The talk is motivated by the question: how efficiently can we search distributions? The problem is modeled as follows: we are given knowledge of k discrete distributions v_i for 1 <= i <= k over the domain [n] = {1,...,n} which we can preprocess. Then we get samples from an unknown discrete distribution p, also over [n]. The goal is to output the closest distribution to p among the v_i's in TV distance (up to some small additive error). The state of the art algorithms require Theta(log k) samples and run in near linear time.
We introduce a fresh perspective on the problem and ask if we can output the closest distribution in sublinear time. This question is particularly motivated as the problem is a generalization of the traditional nearest neighbor search problem: if we take enough samples, we can learn p explicitly up to low TV distance and then find the closest v_i in o(k) time using standard nearest neighbor search algorithms.

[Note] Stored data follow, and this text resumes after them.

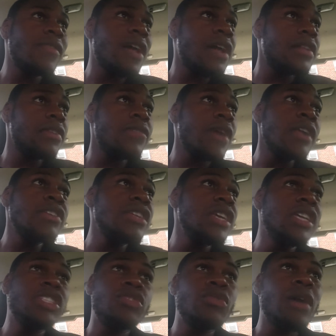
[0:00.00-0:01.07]
If I if I
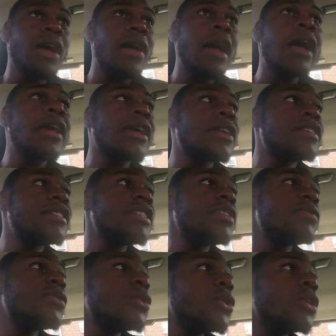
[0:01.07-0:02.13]
need to, I, will get a
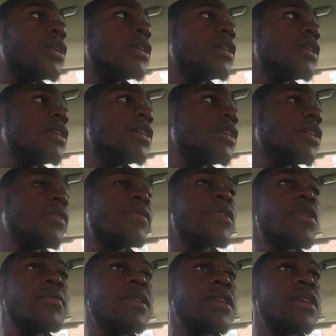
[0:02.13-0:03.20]
C4. You
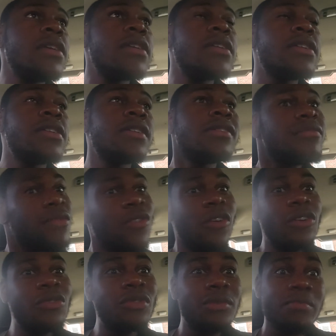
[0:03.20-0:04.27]
feel me? we
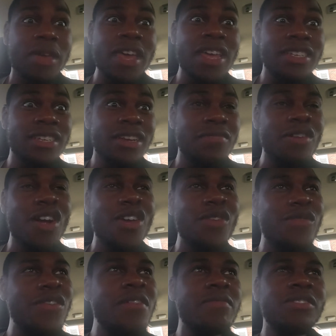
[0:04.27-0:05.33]
gonna do some big shit tomorrow.
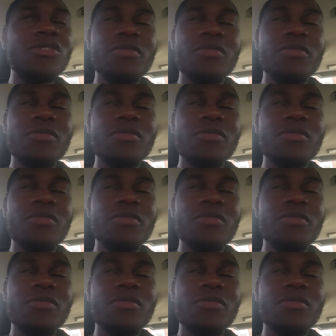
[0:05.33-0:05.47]
You feel me?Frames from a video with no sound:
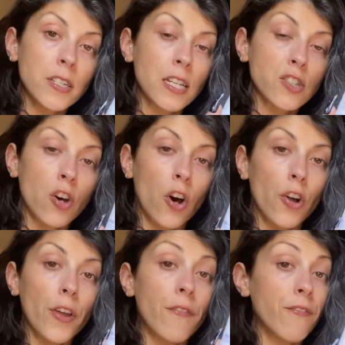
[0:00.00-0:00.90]
It's
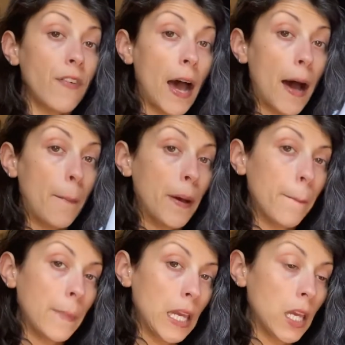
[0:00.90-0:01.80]
called Fab
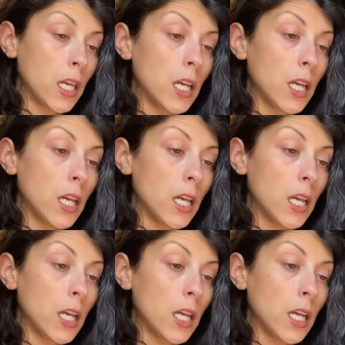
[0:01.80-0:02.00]
Me.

However, this approach requires Omega(n) samples. Thus, it is natural to ask: can we obtain both sublinear number of samples and sublinear query time? We present some nice progress towards this question.

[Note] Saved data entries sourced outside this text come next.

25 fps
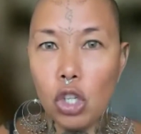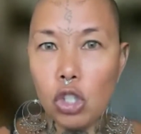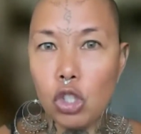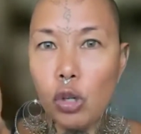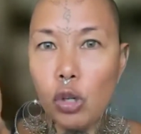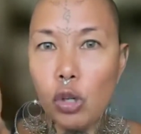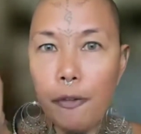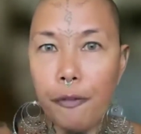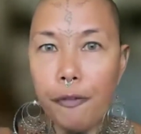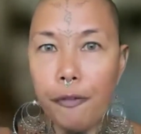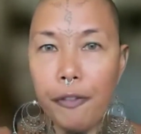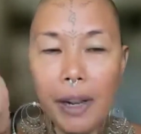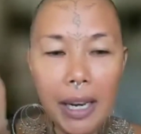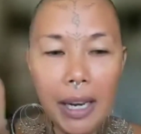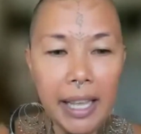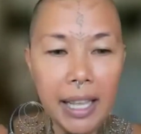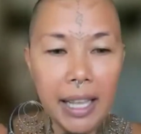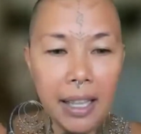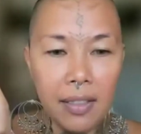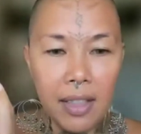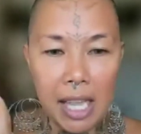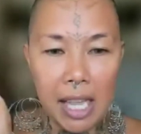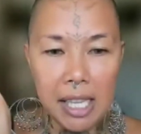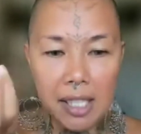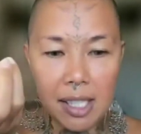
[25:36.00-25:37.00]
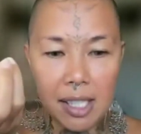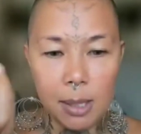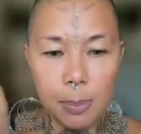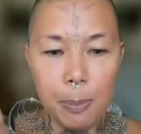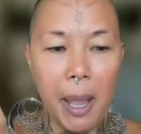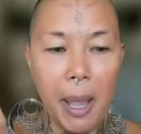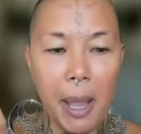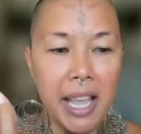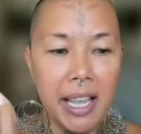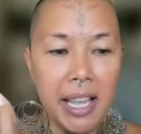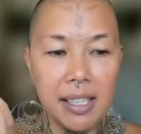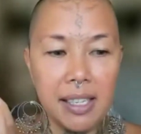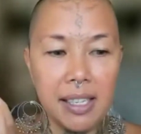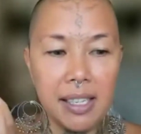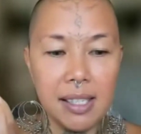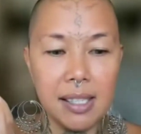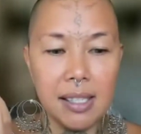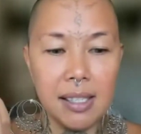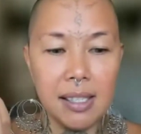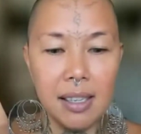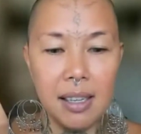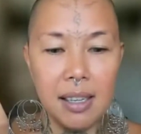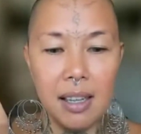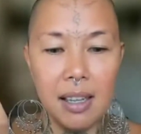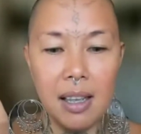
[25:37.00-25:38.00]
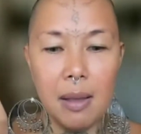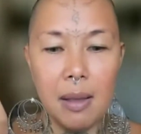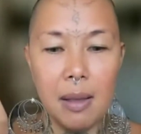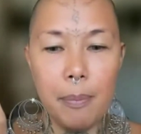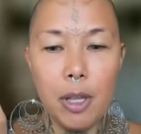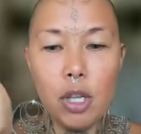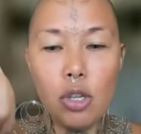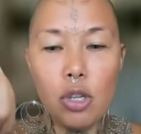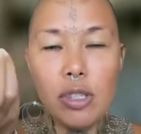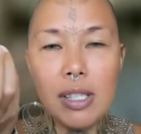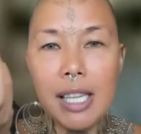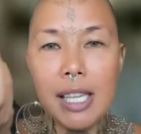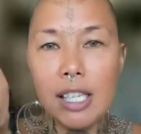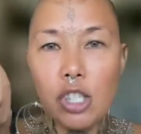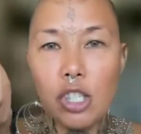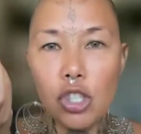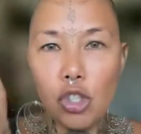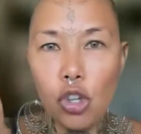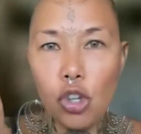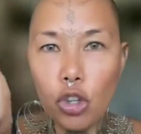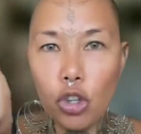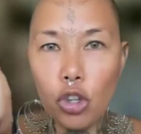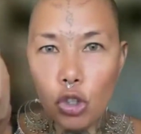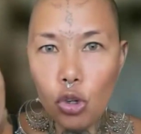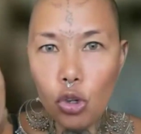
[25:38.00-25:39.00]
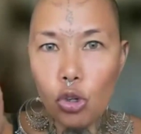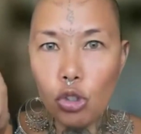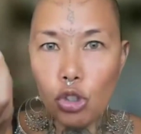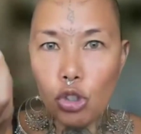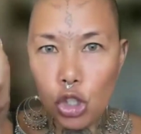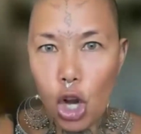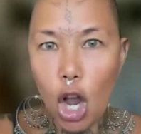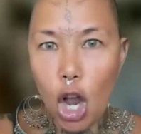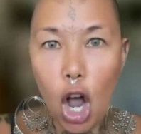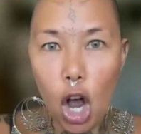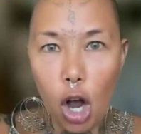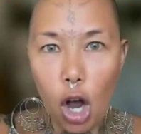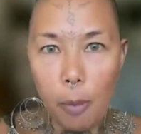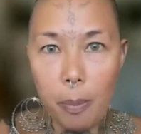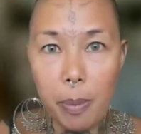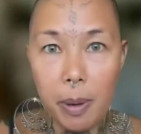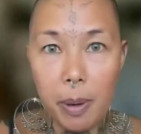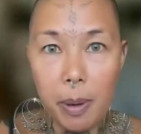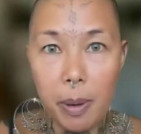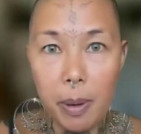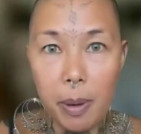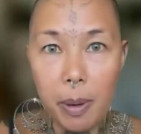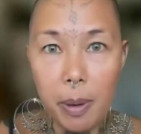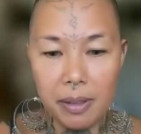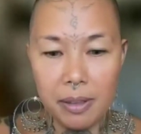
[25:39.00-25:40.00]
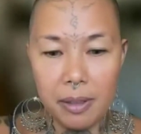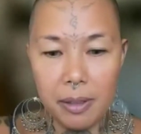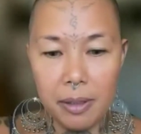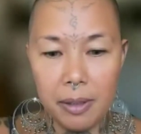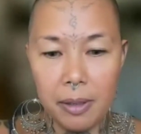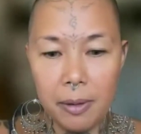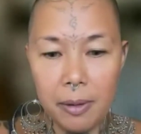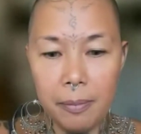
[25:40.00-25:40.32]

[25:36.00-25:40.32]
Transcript: not to filling that space, because that's not your job.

This is joint work with Anders Aamand, Alex Andoni, Justin Chen, Piotr Indyk, and Shyam Narayanan, and appeared in ICML 23.
Sandeep Silwal is a final year Ph.D. student at MIT. With research interests broadly in algorithm design, recently he's been working in the intersection of machine learning and classical algorithms by designing provable algorithms in various ML settings, such as efficient algorithms for processing large datasets, as well as using ML to inspire and motivate algorithm design.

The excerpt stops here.